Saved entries
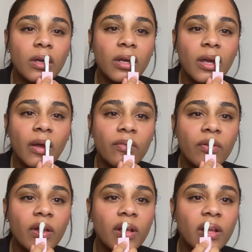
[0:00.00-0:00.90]
I feel
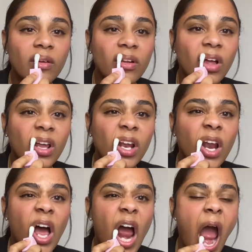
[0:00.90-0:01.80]
like lip gloss
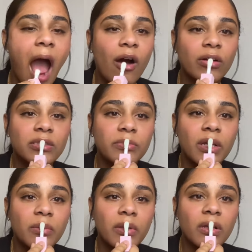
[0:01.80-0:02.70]
always make
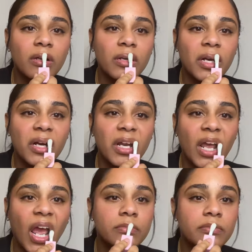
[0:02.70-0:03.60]
me look dirty.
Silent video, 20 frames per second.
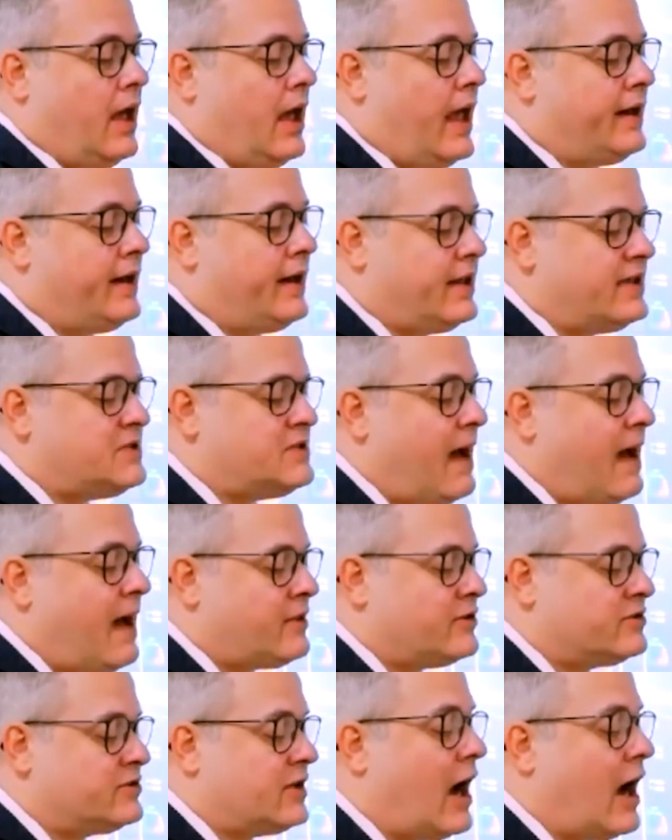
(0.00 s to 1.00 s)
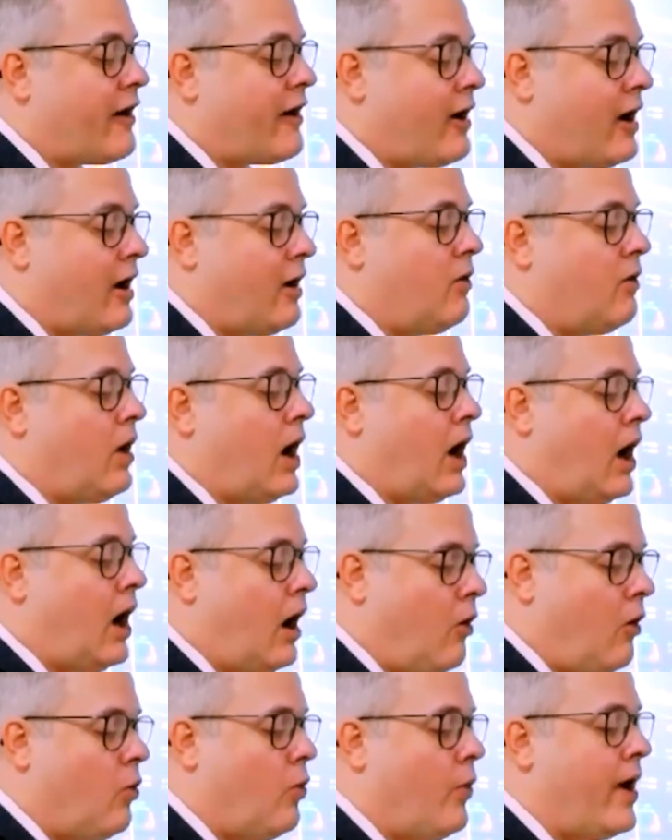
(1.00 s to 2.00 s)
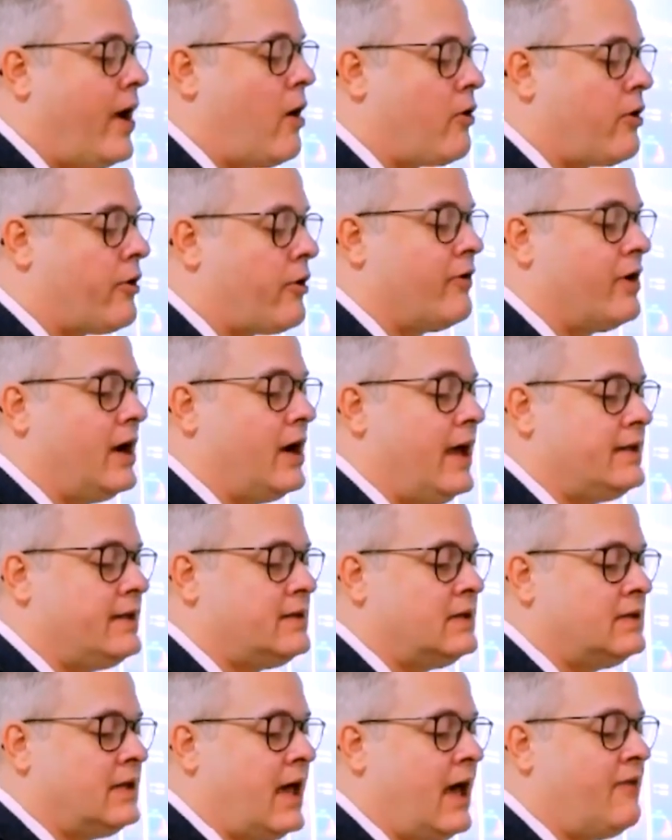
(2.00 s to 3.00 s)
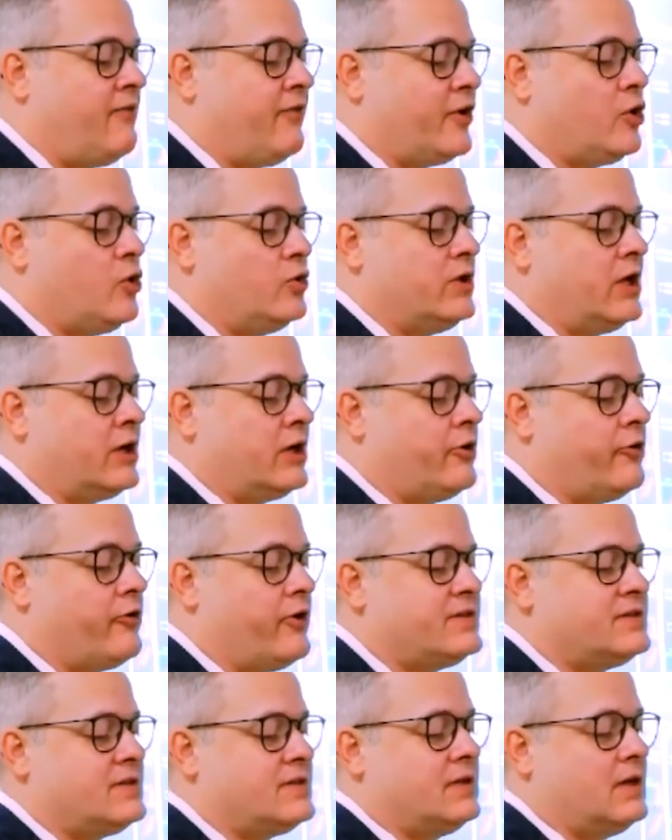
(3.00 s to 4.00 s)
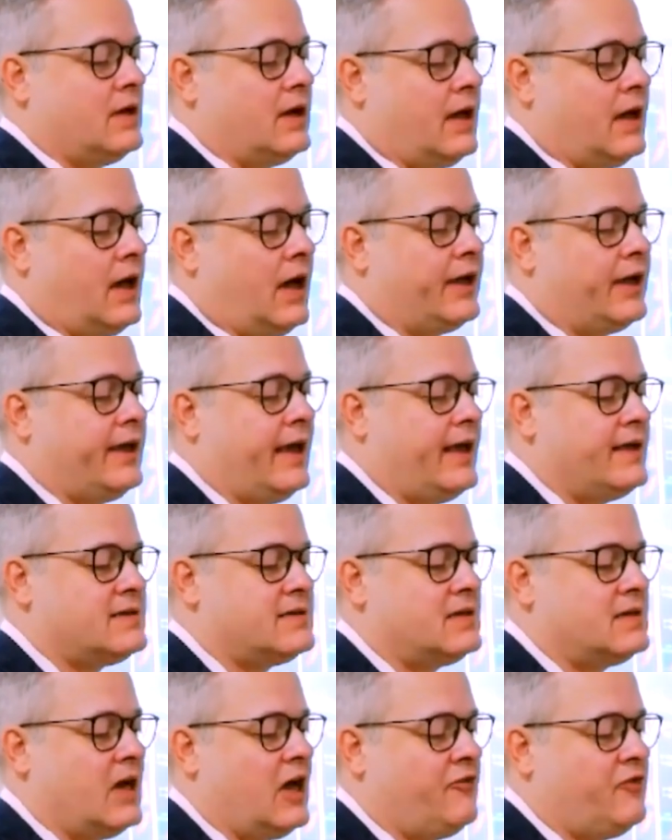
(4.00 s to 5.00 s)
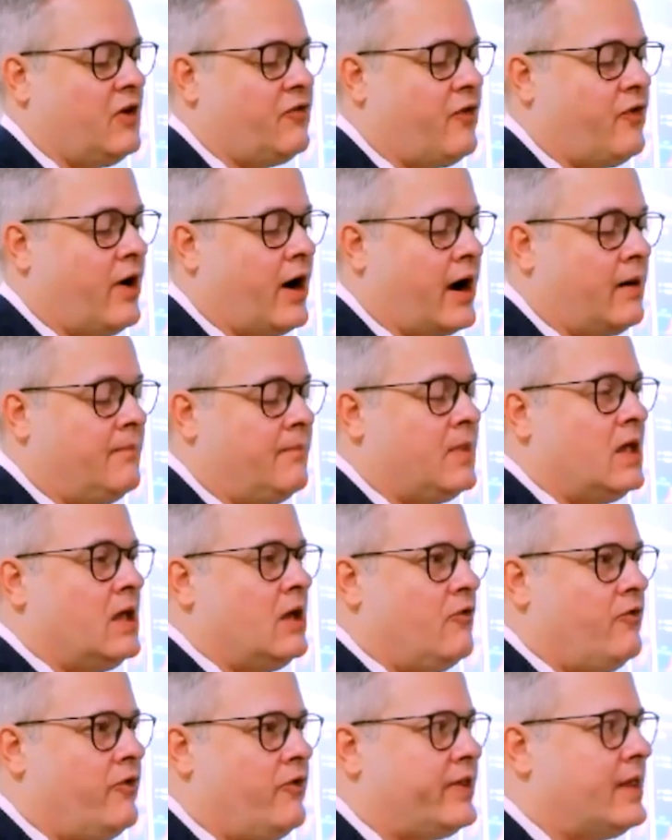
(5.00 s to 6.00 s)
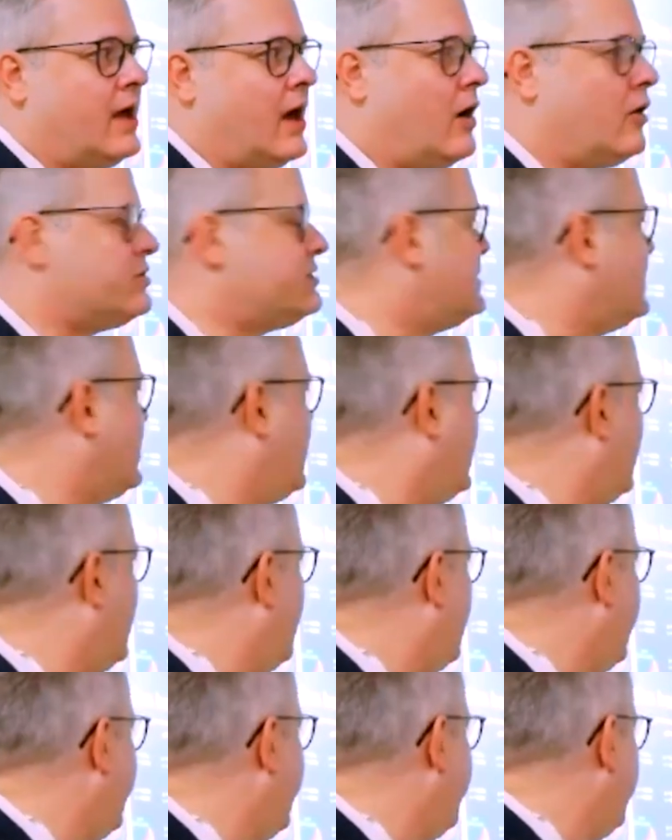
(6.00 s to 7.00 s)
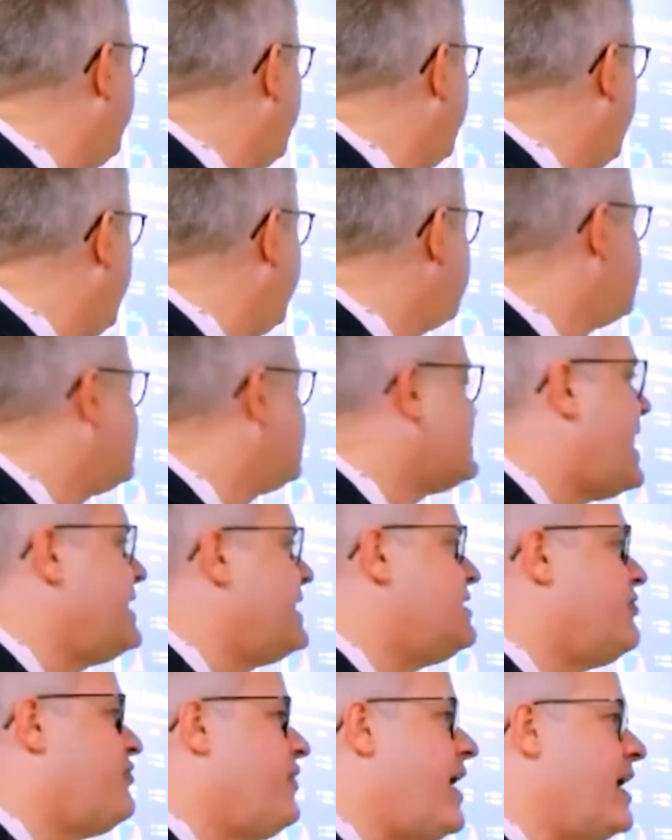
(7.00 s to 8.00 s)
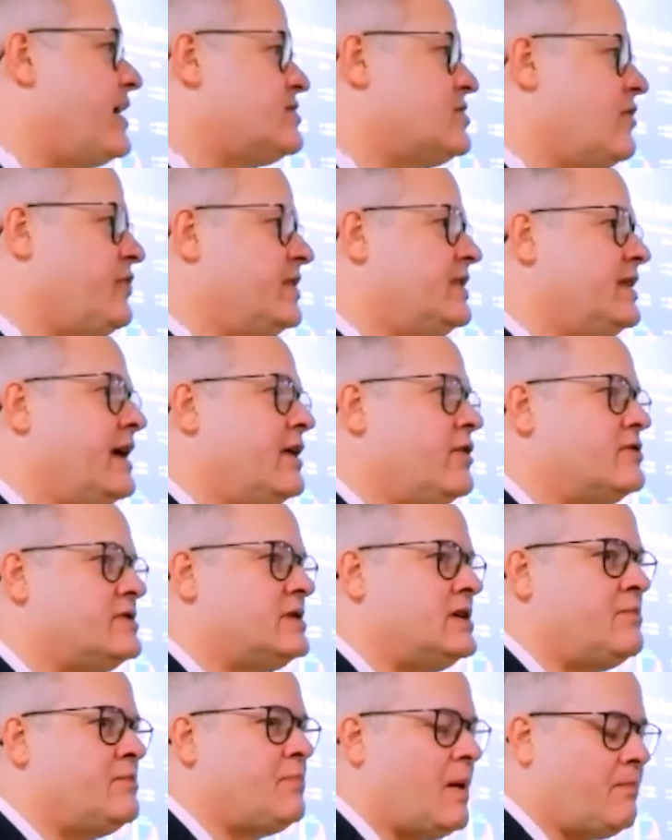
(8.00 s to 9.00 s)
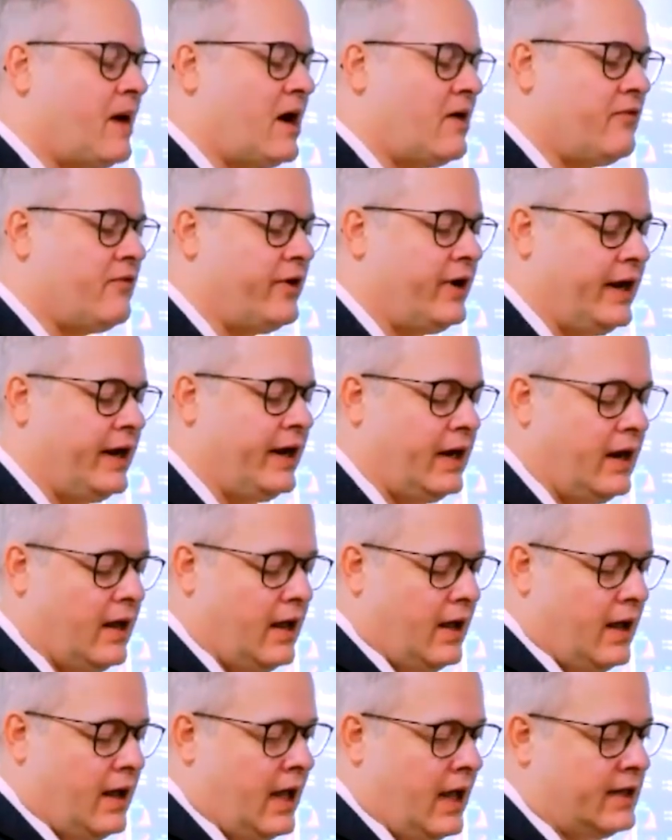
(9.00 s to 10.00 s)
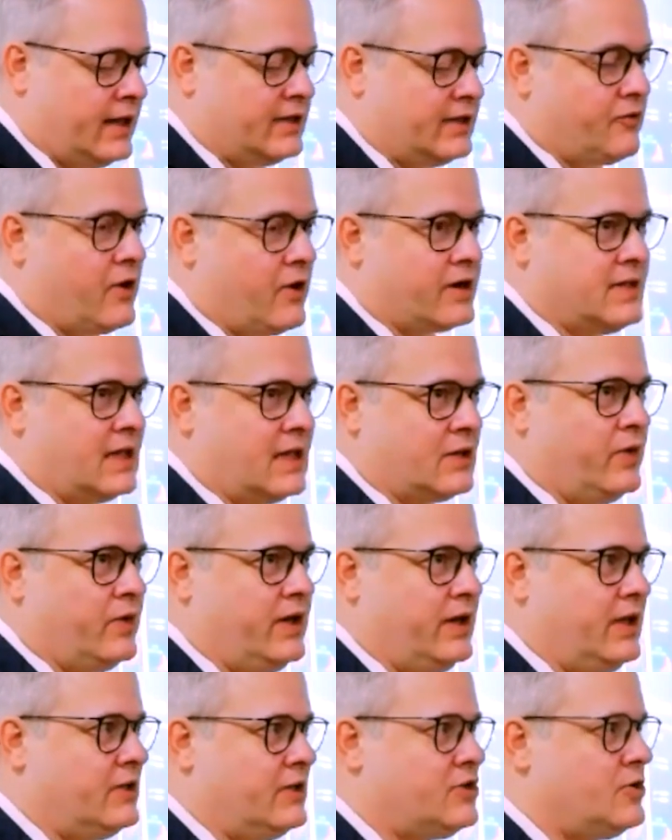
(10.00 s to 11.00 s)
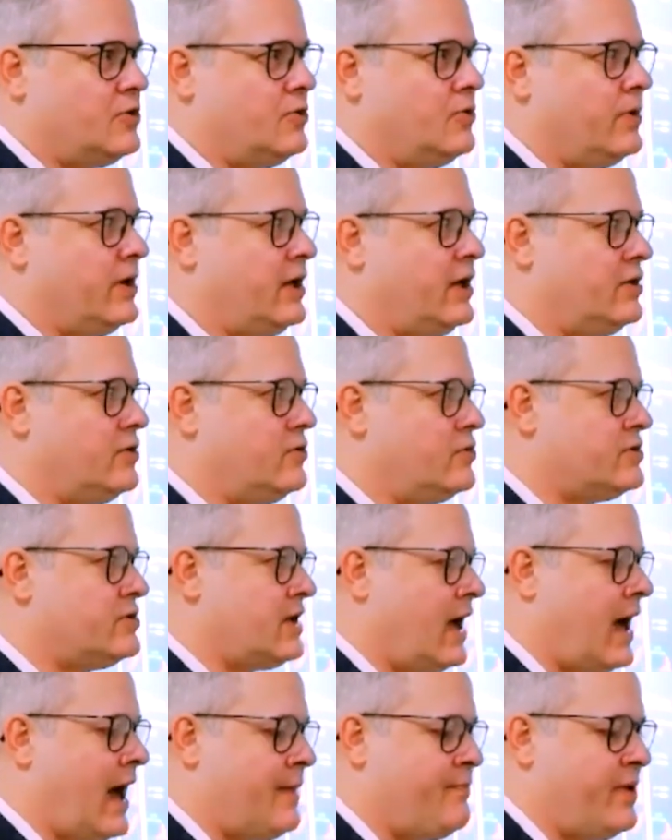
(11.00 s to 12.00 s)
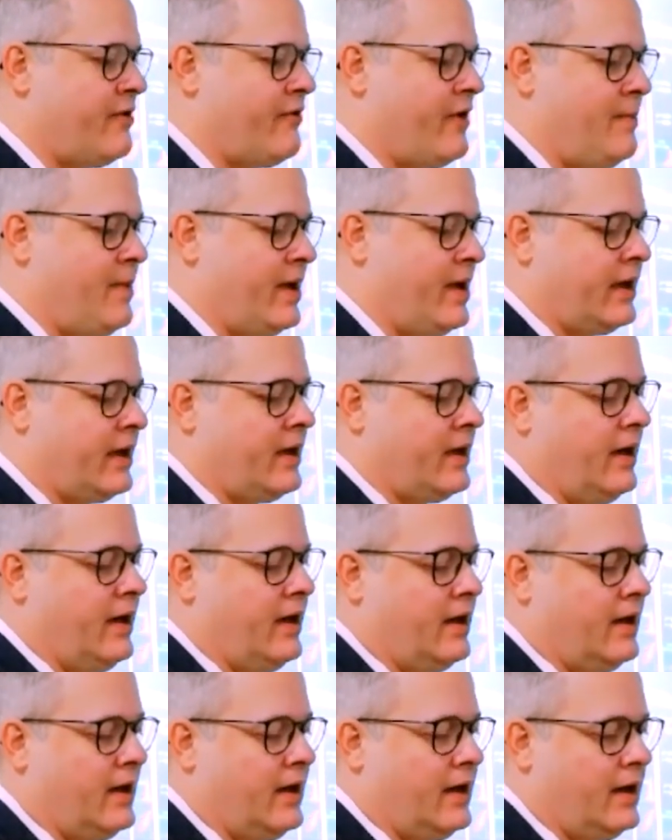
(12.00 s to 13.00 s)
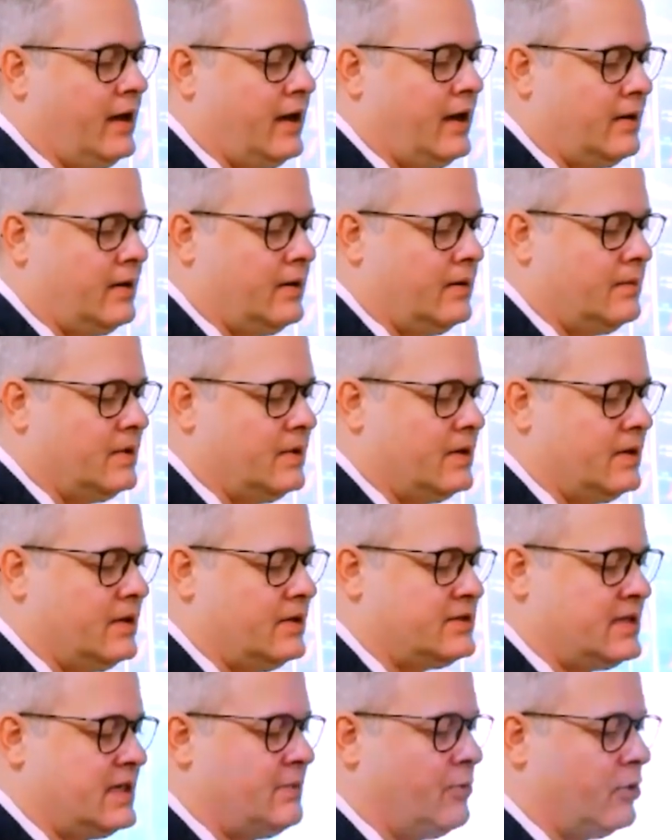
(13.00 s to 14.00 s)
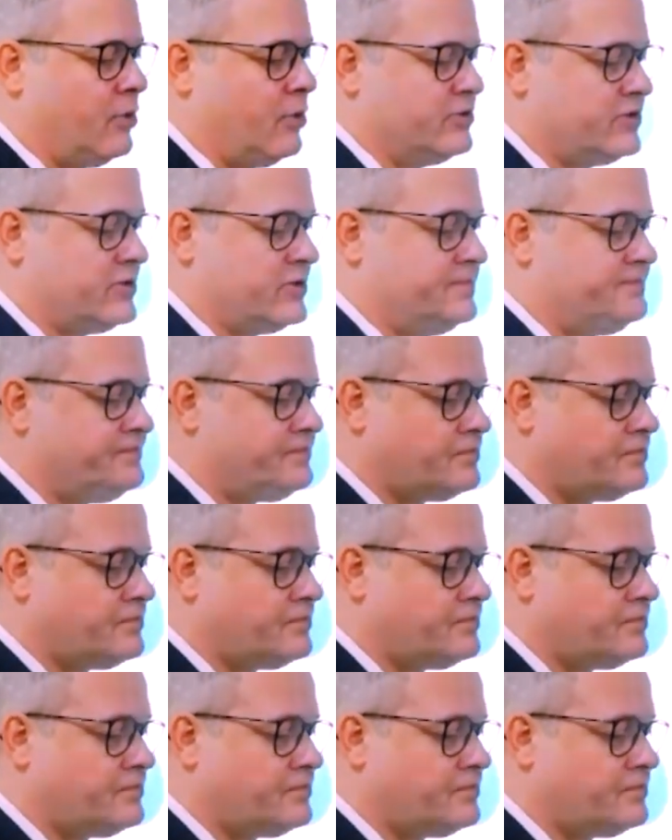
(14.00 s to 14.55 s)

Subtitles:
And these methods are all well correlated and have good accuracy against FFR without any side effects of adenosine, papaverine, and the drugs that we need to induce hyperemic stimulus.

**Task**
Extract, word for word, every line from the one containing "(2.00 s to 3.00 s)" to the end of the data above, both ends included, and leave out the pictures.

**Result for this task**
(2.00 s to 3.00 s)
(3.00 s to 4.00 s)
(4.00 s to 5.00 s)
(5.00 s to 6.00 s)
(6.00 s to 7.00 s)
(7.00 s to 8.00 s)
(8.00 s to 9.00 s)
(9.00 s to 10.00 s)
(10.00 s to 11.00 s)
(11.00 s to 12.00 s)
(12.00 s to 13.00 s)
(13.00 s to 14.00 s)
(14.00 s to 14.55 s)

Subtitles:
And these methods are all well correlated and have good accuracy against FFR without any side effects of adenosine, papaverine, and the drugs that we need to induce hyperemic stimulus.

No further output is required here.